His act, somewhat chaotically, takes us through some of his gripes with what he refers to as the “macho nihilism” of the kind of scientific and philosophical thinking on the brain which reduces humanity to simplistic evolutionary programming. He then links this in with his own participation in a study called The Neurobiology of Romantic Love, and a protracted debate and flirtation with a cute marine biologist.

It gambles along pleasantly enough, with his assured stage presence, meticulous delivery and ear for mimicry, but often the journey through the history of brain science feels slightly laboured. His mockery of established yet slightly ridiculous scientific theories regarding subjects such as gender colour preference are sharp, yet the fringe show format doesn’t allow for any real depth to the argument, and it can feel like it is neither one thing or the other.

There is obviously a very real antipathy here to the reduction of human life to simplistic philosophy. He balks at that old misery guts Sartre’s description of the natural world as nauseatingly sloppy, and mocks the “melodrama” of Freud. Tonight’s audience are very receptive, the laughs come easily and we are even treated to a musical number involving two rather cute and colourful bobtail squids.

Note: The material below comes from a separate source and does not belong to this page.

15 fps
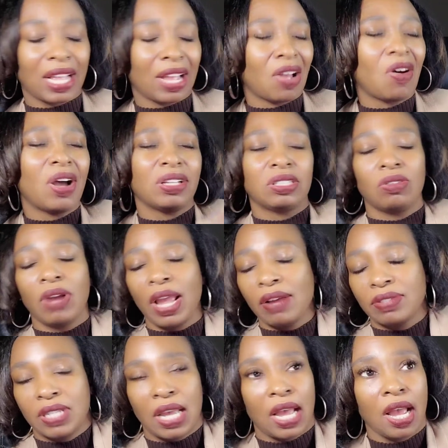Like, oh, I don't
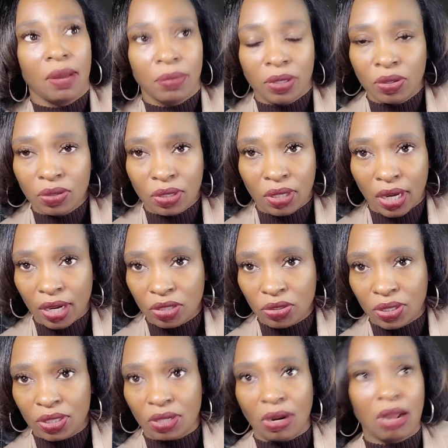have time to go to the hairdresser.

However, the real satire and belly laughs come when Newman turns his own sharp brain to both other comedians and establishment figures like Paul McCartney (he wonders if the Beatle asked his plastic surgeon for a face of ‘permanent mild surprise and vague curiosity’) and Richard Branson, who gets a succinct and delicious mauling. These are delivered as casual asides to the main focus of the show (describing his childhood home as having a garden, he quips ‘don’t tell Mark Thomas‘) but this is where the real comic energy lies.

He tells us that he feels “desperately sad” that scientists suggested that the human smile as a greeting came from the hunter gather changing a snarl to a smile when faced with a stranger. ‘A smile from a snarl!’, he wails. Tonight though, when Newman bares his teeth against some thoroughly deserved targets, he delivers the most satisfying laughs of all.